Previous research reported that miR-17/20a are upregulated in many cancers including gastric cancer (9) and overexpression of UBE2C is associated with worse patient outcomes in a number of cancers (21,22). Our results demonstrated that UBE2C was positively regulated by miR-17/20a in gastric cancer cells. Next, we explored the correlation between miR-17/20a expression levels and the mRNA level of UBE2C in gastric cancer tissues. To determine the levels of miR-17/20a in gastric cancer samples, total RNAs were extracted from gastric cancer tissues, and the expression levels of miR-17/20a were analyzed using qRT-PCR and normalized to an endogenous control (U6 RNA). As shown in Fig. 3A, miR-17 and miR-20a were significantly increased in gastric cancer tissues vs. adjacent nontumor tissues (Fig. 3A), which agreed with a previous study (9). qRT-PCR assay was performed to detect the mRNA expression of UBE2C in the same gastric cancer samples and was normalized to β-actin.

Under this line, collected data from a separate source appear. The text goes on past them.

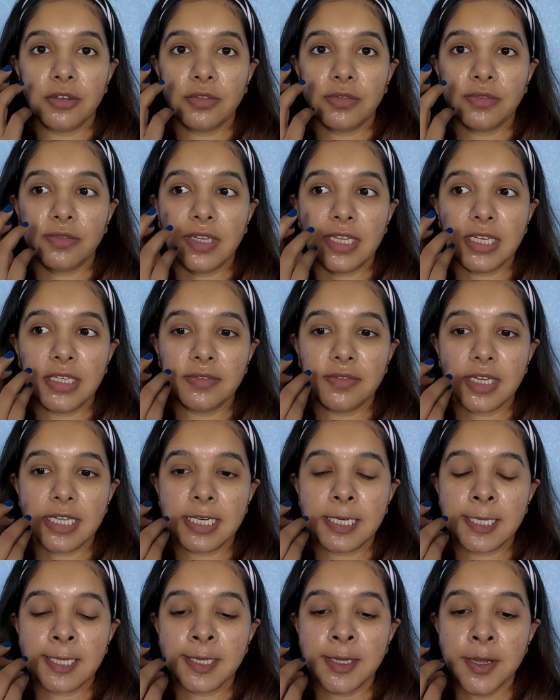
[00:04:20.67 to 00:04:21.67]

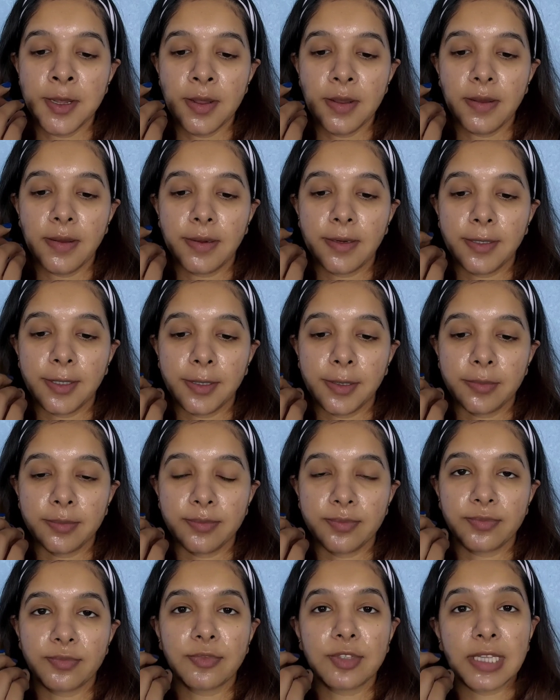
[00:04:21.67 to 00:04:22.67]
very
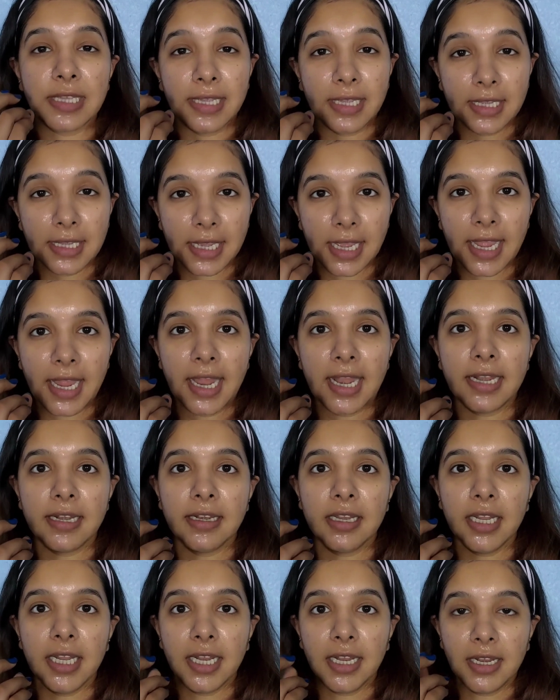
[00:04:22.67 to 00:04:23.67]
thick,
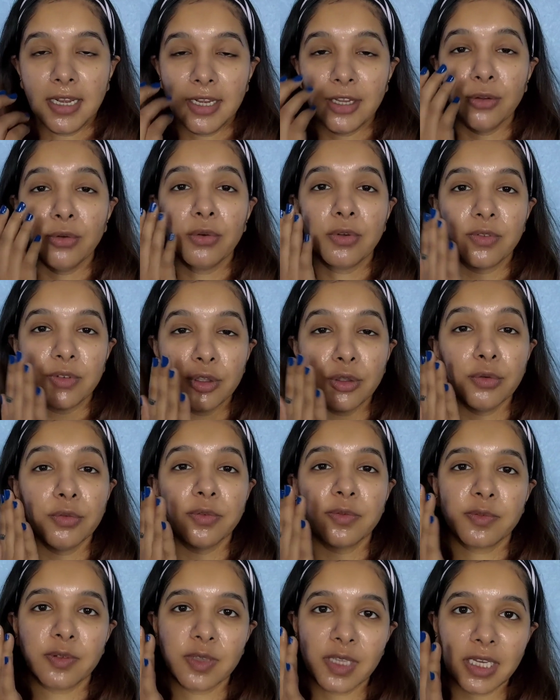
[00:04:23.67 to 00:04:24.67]
and you
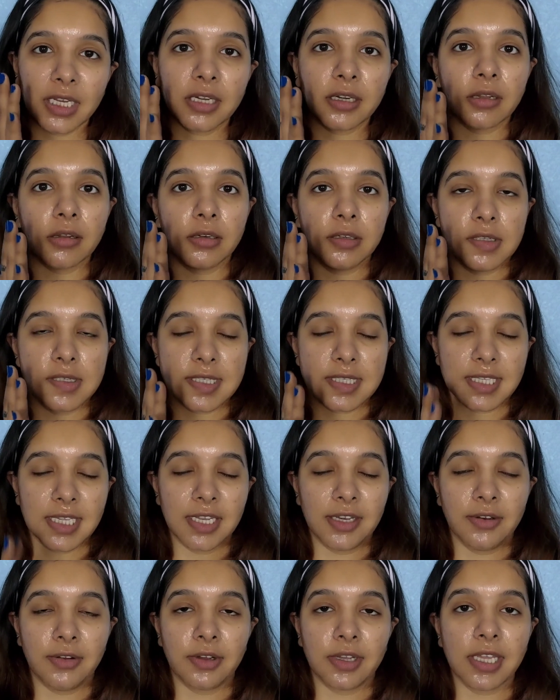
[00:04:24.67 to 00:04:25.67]
feel it on your
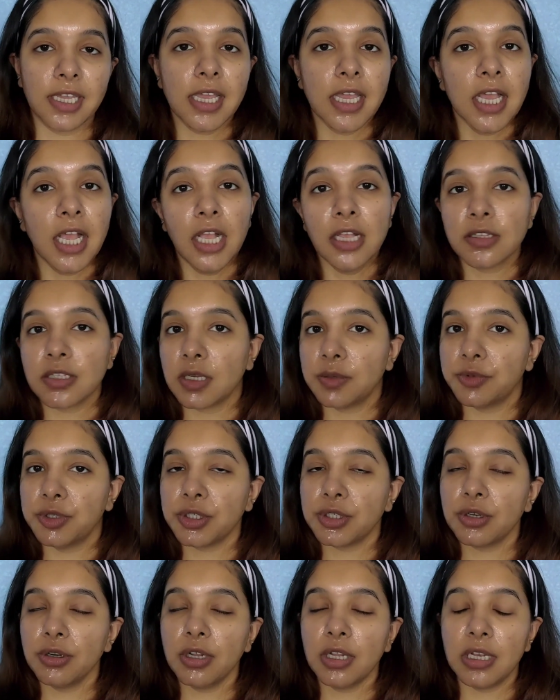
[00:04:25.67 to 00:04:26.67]
skin. Okay, so I'm
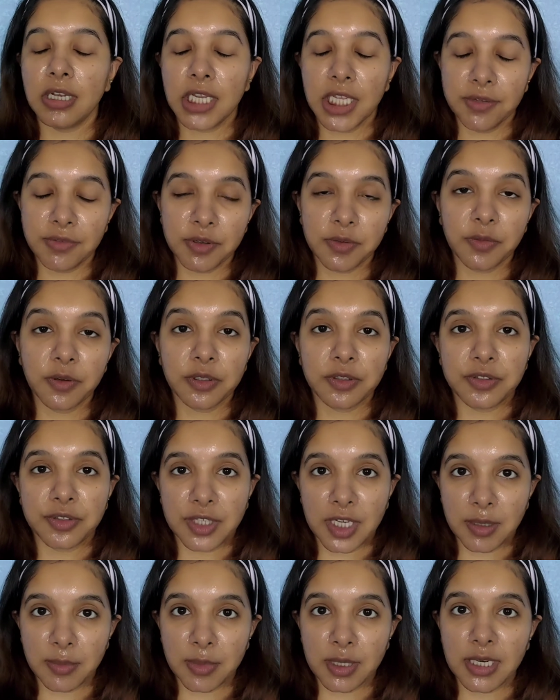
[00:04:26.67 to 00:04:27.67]
just gonna leave it for
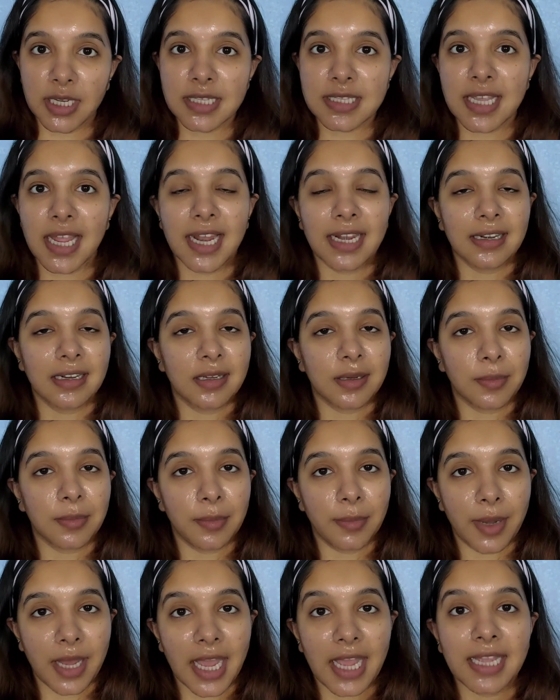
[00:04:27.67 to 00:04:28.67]
3 minutes and
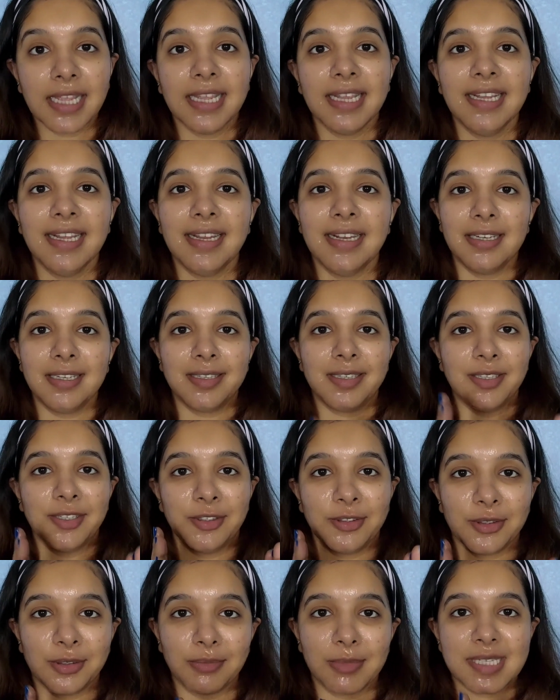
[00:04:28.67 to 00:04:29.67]
come back and
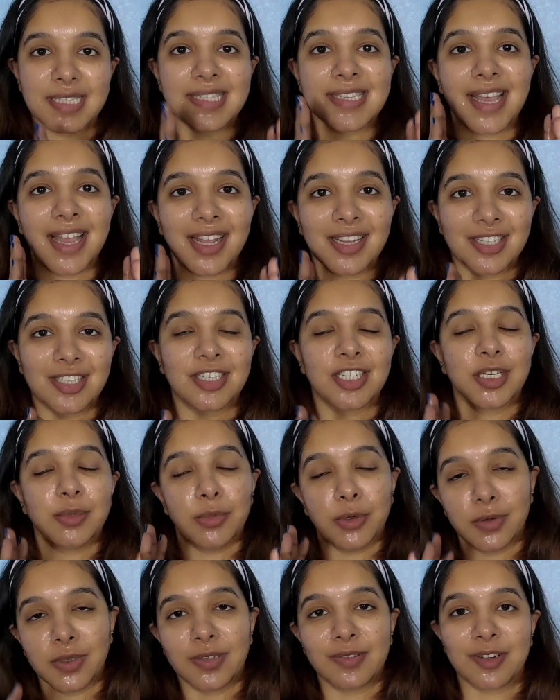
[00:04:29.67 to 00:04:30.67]
massage and
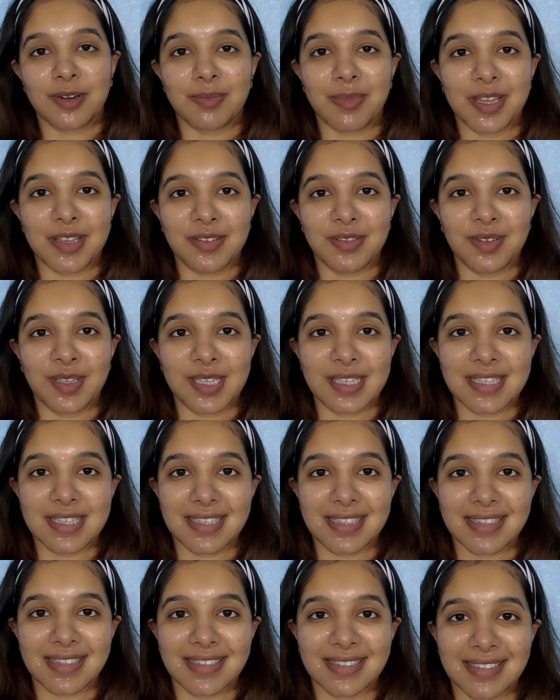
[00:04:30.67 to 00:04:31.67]
remove it from my face.
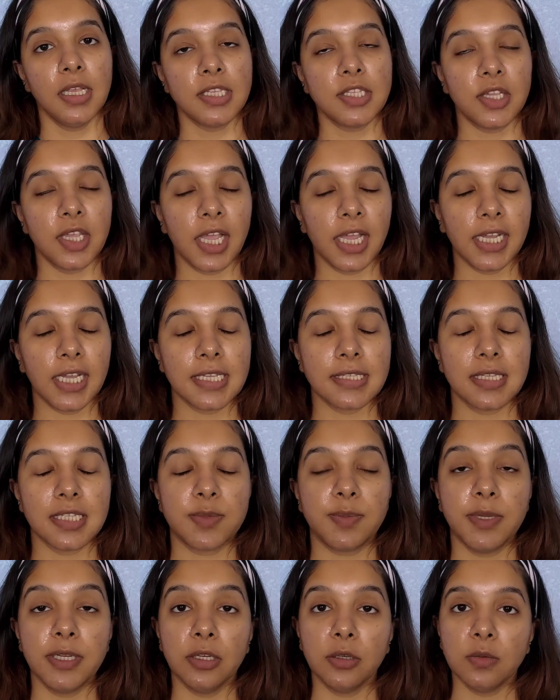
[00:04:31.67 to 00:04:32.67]
So yeah guys,
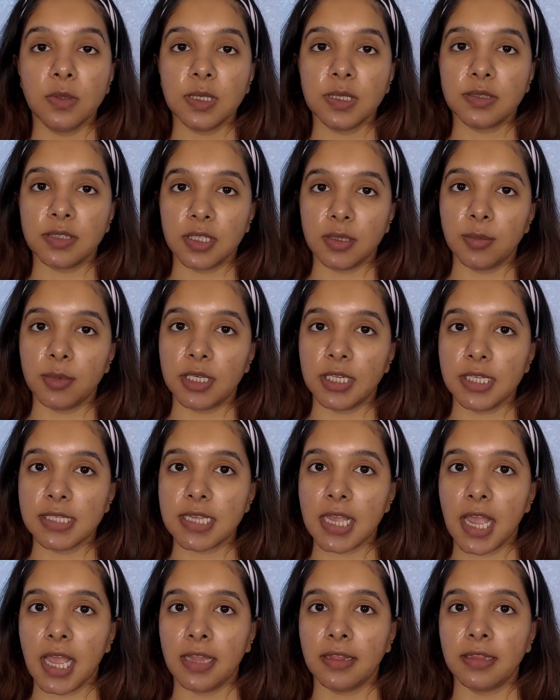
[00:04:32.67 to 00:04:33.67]
it's been over 3
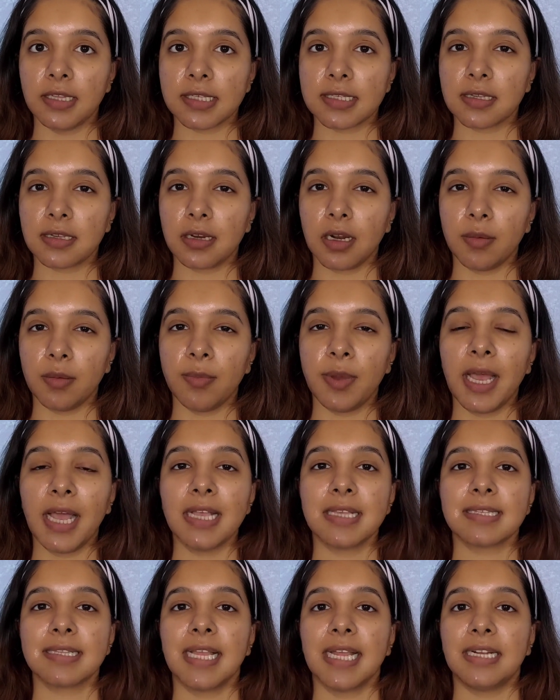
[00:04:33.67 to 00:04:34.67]
minutes and the scrub
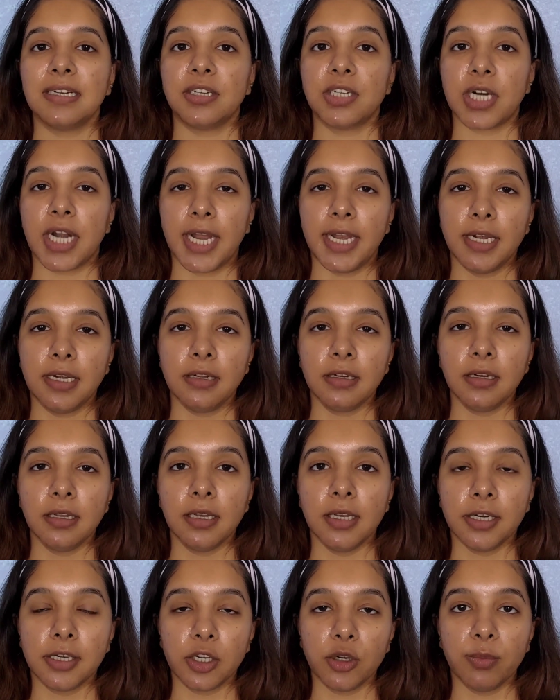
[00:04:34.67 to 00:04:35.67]
has like dried a
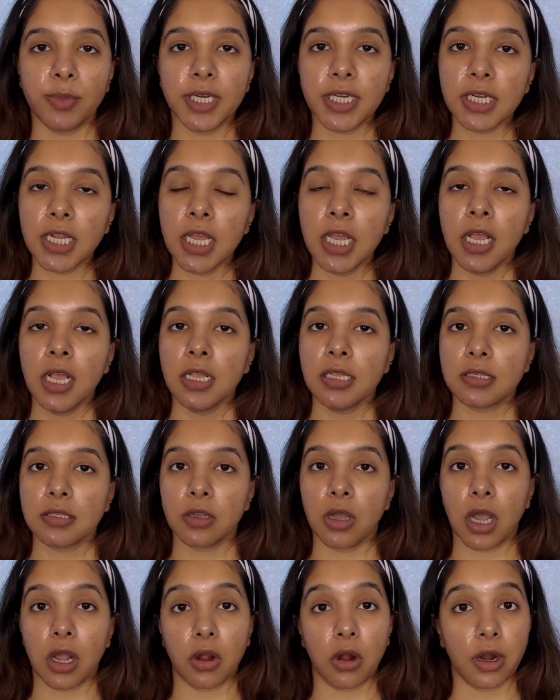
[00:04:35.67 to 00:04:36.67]
little bit.
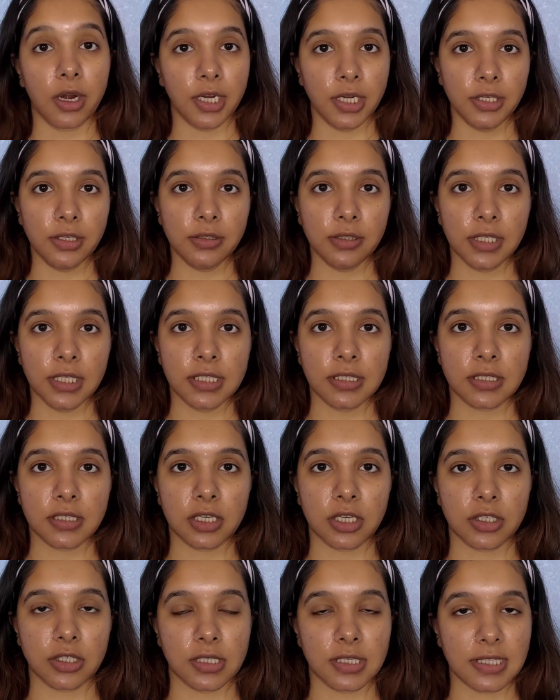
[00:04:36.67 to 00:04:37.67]
So according to the
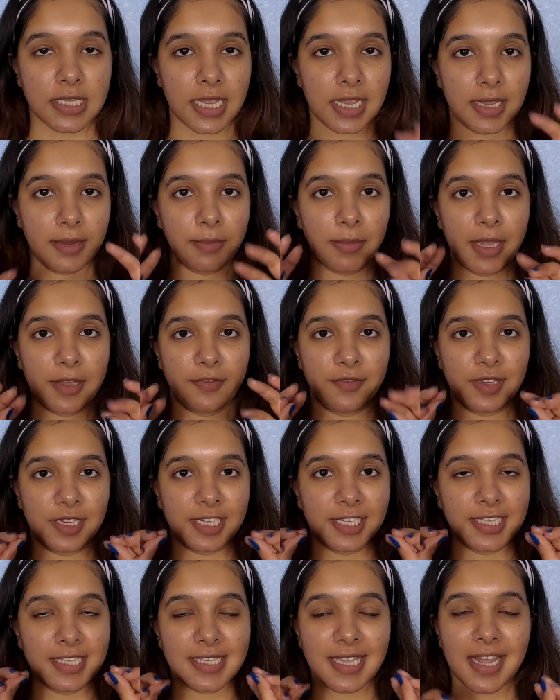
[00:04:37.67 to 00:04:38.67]
instructions, my
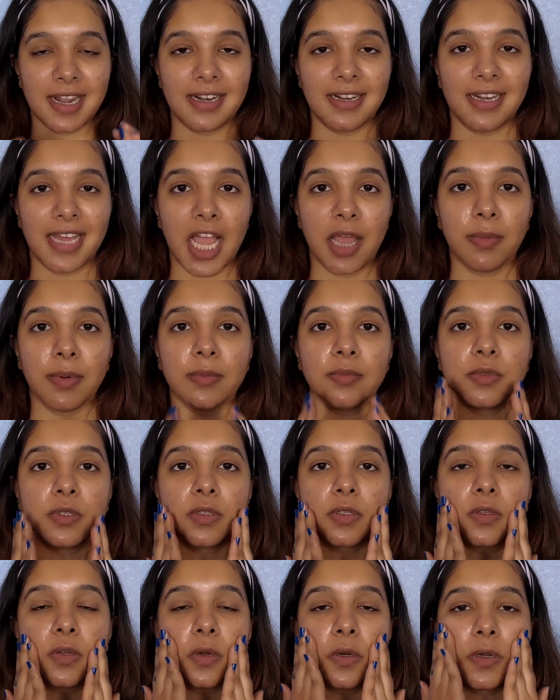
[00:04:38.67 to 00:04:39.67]
fingers are damp. I'm
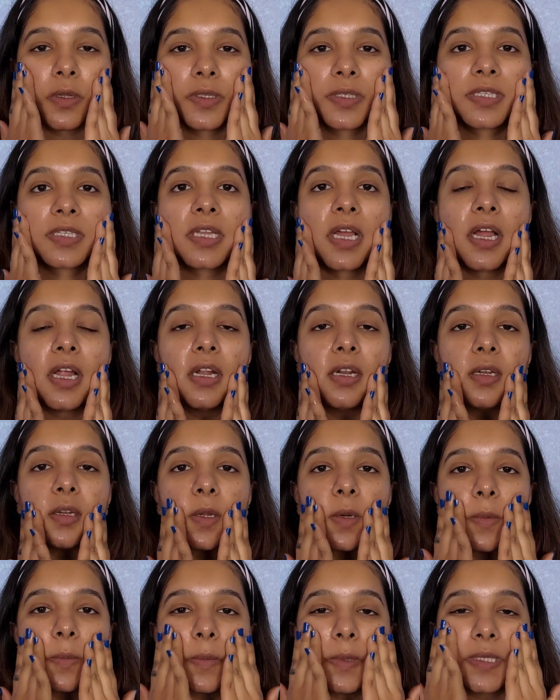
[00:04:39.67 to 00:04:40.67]
just gonna
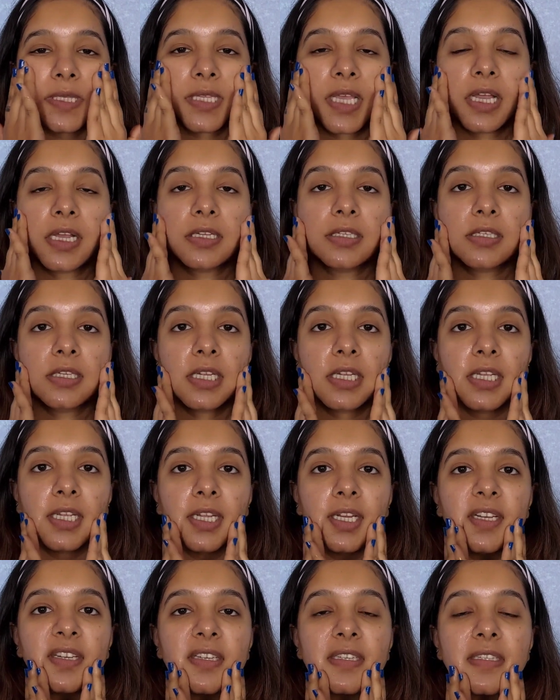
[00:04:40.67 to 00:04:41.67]
start massaging it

As shown in Fig. 3B, UBE2C mRNA levels were significantly increased in the gastric cancer tissues vs. the adjacent nontumor tissues, which was similar to previous findings in other cancers (21). After normalization to the expression value in normal tissues, RNA levels of miR-17/20a and mRNA levels of UBE2C in gastric cancer tissues were analyzed by Pearson’s correlation coefficient analysis. Markedly, UBE2C mRNA levels were positively correlated with miR-17 (r=0.469, P<0.001) and miR-20a (r=0.507, P<0.001) expression levels in gastric cancer tissues (Fig. 3C). Collectively, these results suggest that high endogenous miR-17/20a may target and upregulate the expression of UBE2C in gastric cancer.

We then investigated the biological significance and its underlying mechanisms of the upregulation of miR-17/20a in gastric cancer. Cell proliferation is a key characteristic during tumorigenesis. However, the association of miR-17/20a with gastric cancer cell proliferation is unknown. Since overexpression of UBE2C increased the proliferation of cancer cells by modulating degradation of target genes such as cyclin A (23), and given that UBE2C is a direct target of miR-17/20a, we hypothesized that miR-17/20a may affect gastric cancer cell viability through UBE2C. In order to investigate this hypothesis, we performed the following experiments. Both miR-17 and miR-20a inhibitors or UBE2C siRNAs were transiently transfected into BGC-823 and SGC-7901 cells. In the cell proliferation assay, downregulation of miR-17 and miR-20a in BGC-823 and SGC-7901 cells resulted in significant suppression of cell proliferation which was similar to UBE2C siRNAs (Fig. 4A). Western blot analysis results determined that transfection of miR-17/20a inhibitors or UBE2C siRNAs decreased the expression of UBE2C and its downstream gene cyclin A in BGC-823 and SGC-7901 cells (Fig. 4B). Our results demonstrated that downregulation of UBE2C expression by miR-17/20a contributes, at least in part, to the suppression of the growth of gastric cancer cells.